Louise Plummer said...

I truly think one of the greatest blessings of old age is realizing that you don't have to compete anymore. If you're still running, however slowly, you're doing it because you love running. And, of course, Liberty Park, which is the BEST.

Louise Plummer said...

Sorry, I forgot I'm quite a bit older than you. Aging. I should have said aging not old age.

Emily said...

I'm the opposite of you. I don't like to compete I just run for stress release. I don't even like it that much. But I still run three miles three times a week.

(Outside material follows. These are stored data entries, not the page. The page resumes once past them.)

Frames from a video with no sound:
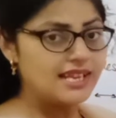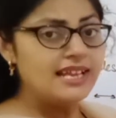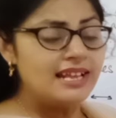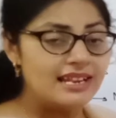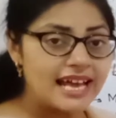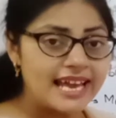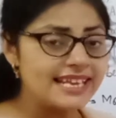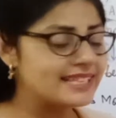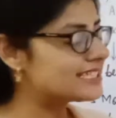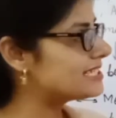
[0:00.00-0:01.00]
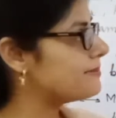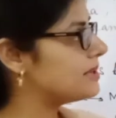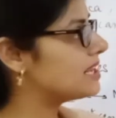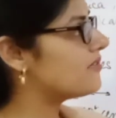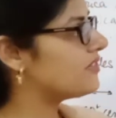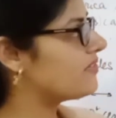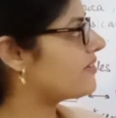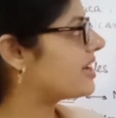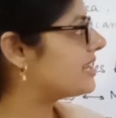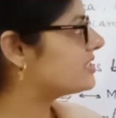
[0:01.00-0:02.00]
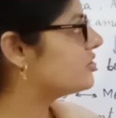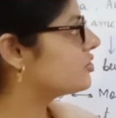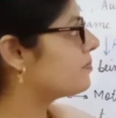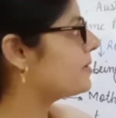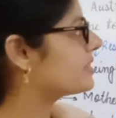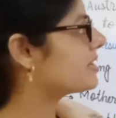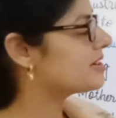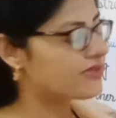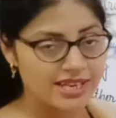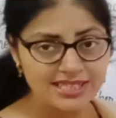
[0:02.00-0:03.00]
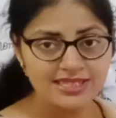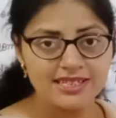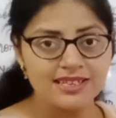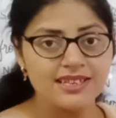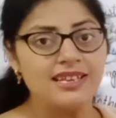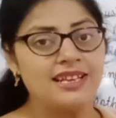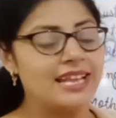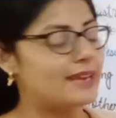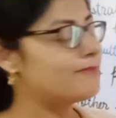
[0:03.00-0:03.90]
Like in a similar way, various European countries like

I guess it's a comfortable habit.

You should do some of those races though, cause the older you get...the less competition.

I'm just sayin'

Mette Ivie Harrison said...

Um, at the risk of adding to your mania, why don't you just buy your own trophies, for whatever you think you deserve them for? Like the fastest person your age, or the fastest writer in the race? I have been known to buy my own awards if the race didn't give them out. I've got dozens, but each one matters. I had to leave a race once before I got my award months ago and it STILL bothers me.

Randi said...

We are gonna kill it in the Tinkerbell half! Or not. Whatever.

James said...

I think the tortoise won the trophy. Keep running, keep writing, keep breathing, keep drinking Dr. P and eating bacon-laced doughnuts, and keep on keeping on, and when you get a trophy case of memories, keep going.

Anonymous said...

Love the Langston Hughes reference. And it's always fun hearing my mom yell out that she wants trophies.